GitHub

Working with attachments

Attachments are where PouchDB can get really fun.

The big difference between storage engines like WebSQL/IndexedDB and the older localStorage API is that you can stuff a lot more data in it.

PouchDB attachments allow you to use that to full advantage to store images, MP3s, zip files, or whatever you want.

As their name implies, attachments are attached to documents. You can work with attachments either in base64-encoded format, or as a Blob.
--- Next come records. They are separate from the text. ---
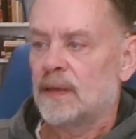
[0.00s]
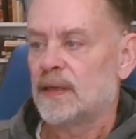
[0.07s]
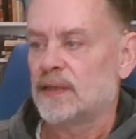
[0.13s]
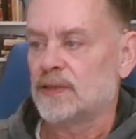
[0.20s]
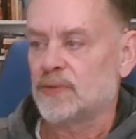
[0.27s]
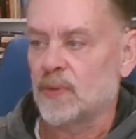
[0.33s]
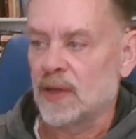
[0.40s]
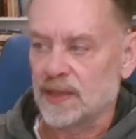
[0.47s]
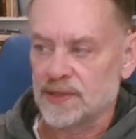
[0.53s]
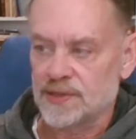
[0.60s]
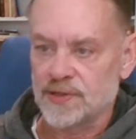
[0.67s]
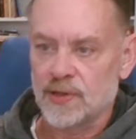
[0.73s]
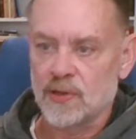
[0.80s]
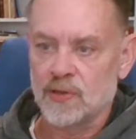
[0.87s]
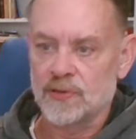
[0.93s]
as well as
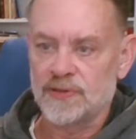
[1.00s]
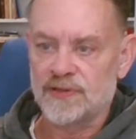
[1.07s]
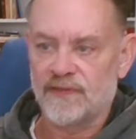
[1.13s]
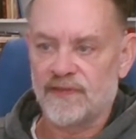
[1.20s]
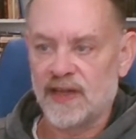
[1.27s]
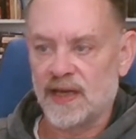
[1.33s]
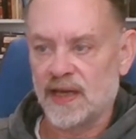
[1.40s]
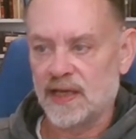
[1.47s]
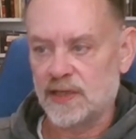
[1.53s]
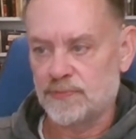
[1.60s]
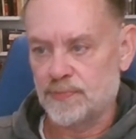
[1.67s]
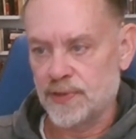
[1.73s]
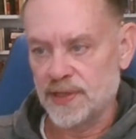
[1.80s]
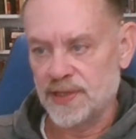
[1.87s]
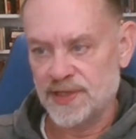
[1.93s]
those of the age
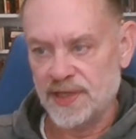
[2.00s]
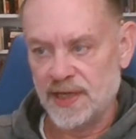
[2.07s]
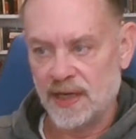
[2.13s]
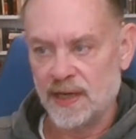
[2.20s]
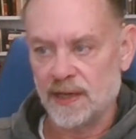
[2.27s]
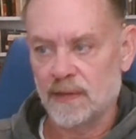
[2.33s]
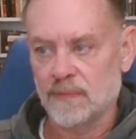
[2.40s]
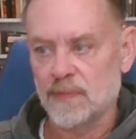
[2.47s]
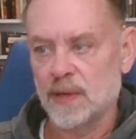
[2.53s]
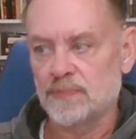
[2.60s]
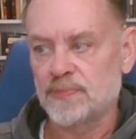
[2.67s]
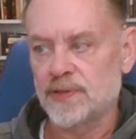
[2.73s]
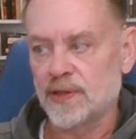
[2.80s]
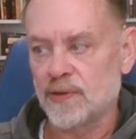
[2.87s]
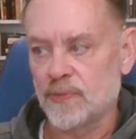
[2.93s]
preceding them up
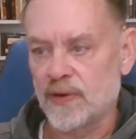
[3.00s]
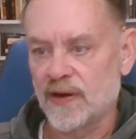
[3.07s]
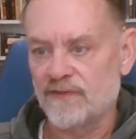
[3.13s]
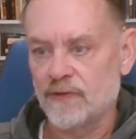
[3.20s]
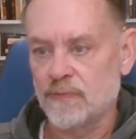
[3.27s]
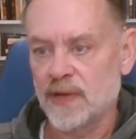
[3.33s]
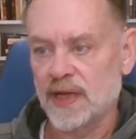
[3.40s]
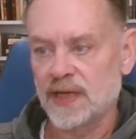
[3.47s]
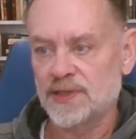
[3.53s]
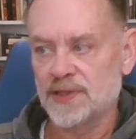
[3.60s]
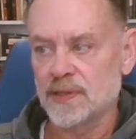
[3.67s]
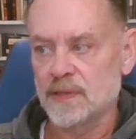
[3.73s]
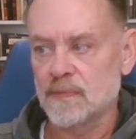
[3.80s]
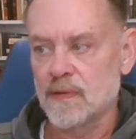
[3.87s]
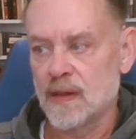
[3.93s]
to the
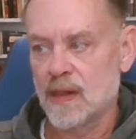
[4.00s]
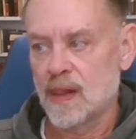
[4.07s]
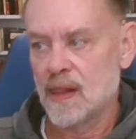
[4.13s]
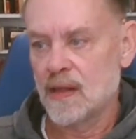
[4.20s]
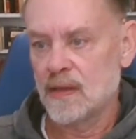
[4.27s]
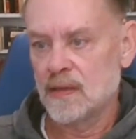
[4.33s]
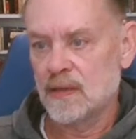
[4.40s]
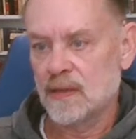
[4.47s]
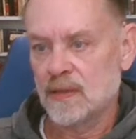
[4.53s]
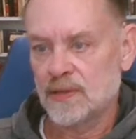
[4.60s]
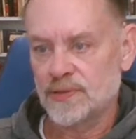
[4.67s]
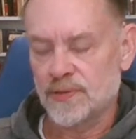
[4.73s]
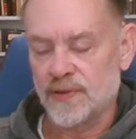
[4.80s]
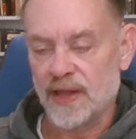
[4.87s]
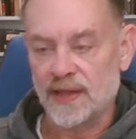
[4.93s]
Reformation,
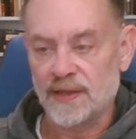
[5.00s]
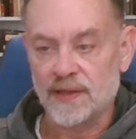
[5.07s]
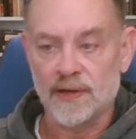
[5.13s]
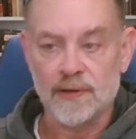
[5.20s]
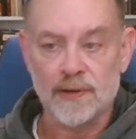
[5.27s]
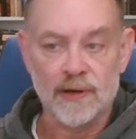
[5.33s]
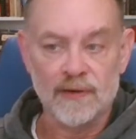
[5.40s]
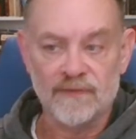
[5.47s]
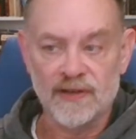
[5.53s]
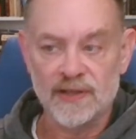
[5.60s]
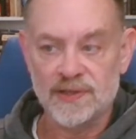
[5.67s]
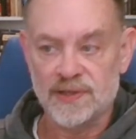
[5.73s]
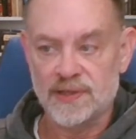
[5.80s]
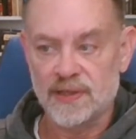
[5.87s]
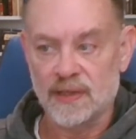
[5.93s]
so that the
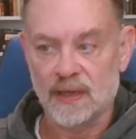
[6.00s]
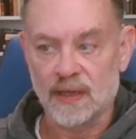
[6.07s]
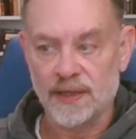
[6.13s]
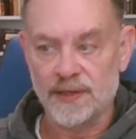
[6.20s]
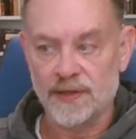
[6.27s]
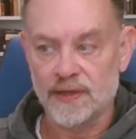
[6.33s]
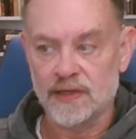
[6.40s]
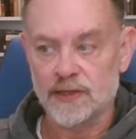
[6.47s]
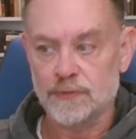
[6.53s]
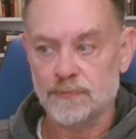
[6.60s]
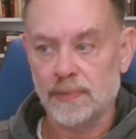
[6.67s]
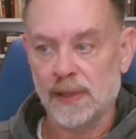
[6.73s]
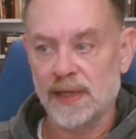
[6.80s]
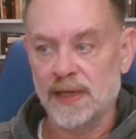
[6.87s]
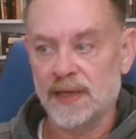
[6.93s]
nervous and clear
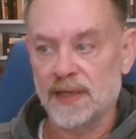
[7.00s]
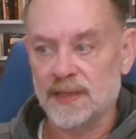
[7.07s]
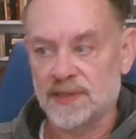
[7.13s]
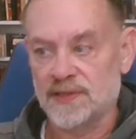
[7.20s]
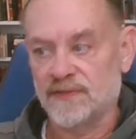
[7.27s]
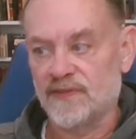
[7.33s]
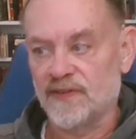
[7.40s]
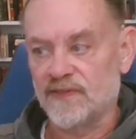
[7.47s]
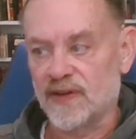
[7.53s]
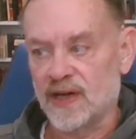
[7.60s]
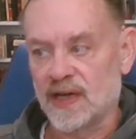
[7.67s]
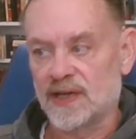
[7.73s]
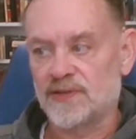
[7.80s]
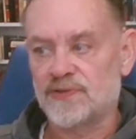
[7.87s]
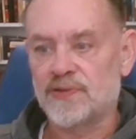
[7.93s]
displays of
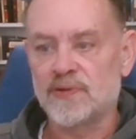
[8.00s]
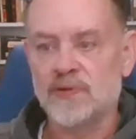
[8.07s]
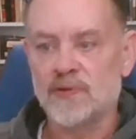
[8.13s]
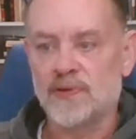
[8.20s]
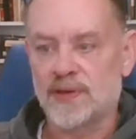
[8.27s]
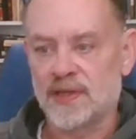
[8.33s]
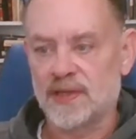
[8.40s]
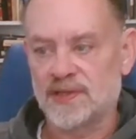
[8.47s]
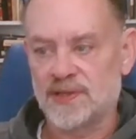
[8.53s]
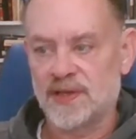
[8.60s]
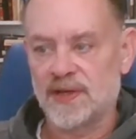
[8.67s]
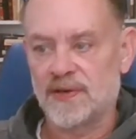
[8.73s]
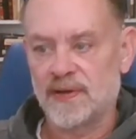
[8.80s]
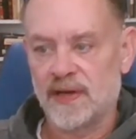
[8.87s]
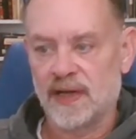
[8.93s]
divine truth is
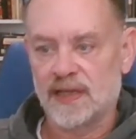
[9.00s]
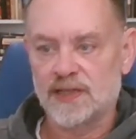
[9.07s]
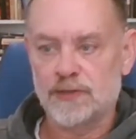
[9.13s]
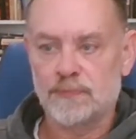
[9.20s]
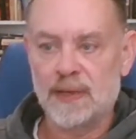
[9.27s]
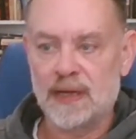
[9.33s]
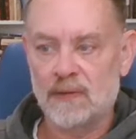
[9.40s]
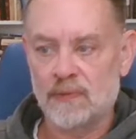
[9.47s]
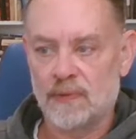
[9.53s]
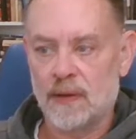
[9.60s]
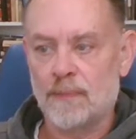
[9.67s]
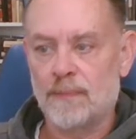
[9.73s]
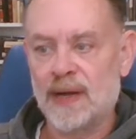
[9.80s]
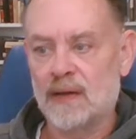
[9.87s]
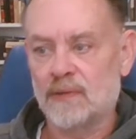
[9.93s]
therein
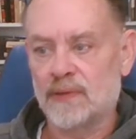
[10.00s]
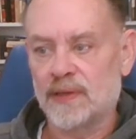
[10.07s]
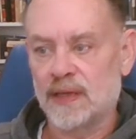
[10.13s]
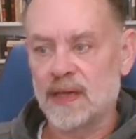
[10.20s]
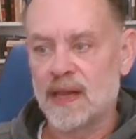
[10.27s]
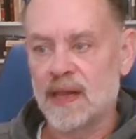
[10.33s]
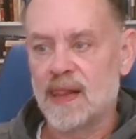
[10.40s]
abounding,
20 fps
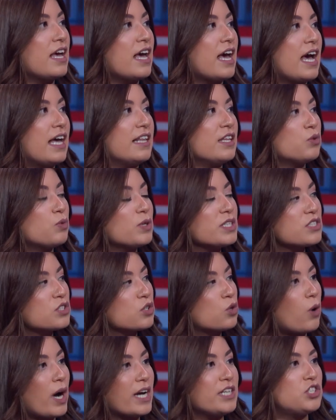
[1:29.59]
And it was
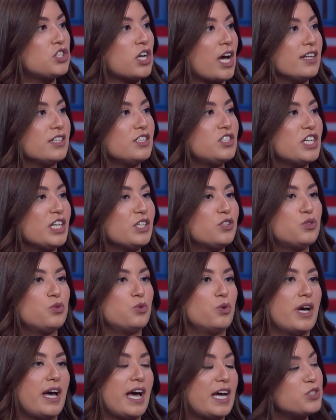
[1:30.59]
quite challenging
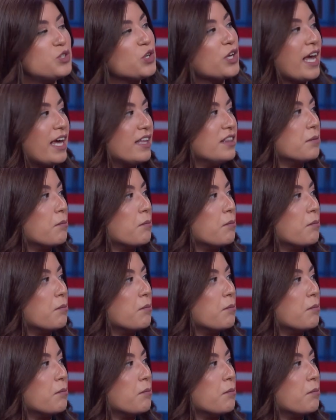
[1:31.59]
to educate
For example, here is a very simple document with a plain text attachment, stored as base64.

db.put({
  _id: 'mydoc',
  _attachments: {
    'myattachment.txt': {
      content_type: 'text/plain',
      data: 'aGVsbG8gd29ybGQ='
    }
  }
});

Our document has the usual _id field, but it also has a special _attachments field that holds the attachments. Documents can have as many attachments as you want.

When you create an attachment, you need to specify its content_type, otherwise known as the MIME type. Common MIME types include 'text/plain' for plain text, 'image/png' for PNG images, and 'image/jpeg' for JPG images.

As it turns out, 'aGVsbG8gd29ybGQ=' is just the string 'hello world' encoded in base64. You can use the atob() and btoa() methods in your browser to verify.

btoa('hello world')      // "aGVsbG8gd29ybGQ="
atob('aGVsbG8gd29ybGQ=') // "hello world"

Let's see what happens after we store this document. If you try to get() it normally, you may be surprised to see that the attachment data itself isn't returned:

db.get('mydoc').then(function (doc) {
  console.log(doc);
});

The returned document will look like this:

{
  "_attachments": {
    "myattachment.txt": {
      "content_type": "text/plain",
      "digest": "md5-XrY7u+Ae7tCTyyK7j1rNww==",
      "stub": true
    }
  },
  "_id": "mydoc",
  "_rev": "1-e8a84187bb4e671f27ec11bdf7320aaa"
}

You can see a live example of this code.

By default, PouchDB will only give you an attachment stub, which contains a digest, i.e. the md5sum of the binary attachment.

To get the full attachments when using get() or allDocs(), you need to specify {attachments: true}:

db.get('mydoc', {attachments: true}).then(function (doc) {
  console.log(doc);
});

Then you'll get back the full attachment, base64-encoded:

{
  "_attachments": {
    "myattachment.txt": {
      "content_type": "text/plain",
      "digest": "md5-XrY7u+Ae7tCTyyK7j1rNww==",
      "data": "aGVsbG8gd29ybGQ="
    }
  },
  "_id": "mydoc",
  "_rev": "1-e8a84187bb4e671f27ec11bdf7320aaa"
}

You can see a live example of this code.

Plaintext is cool and all, but you know what would be really awesome? Storing images.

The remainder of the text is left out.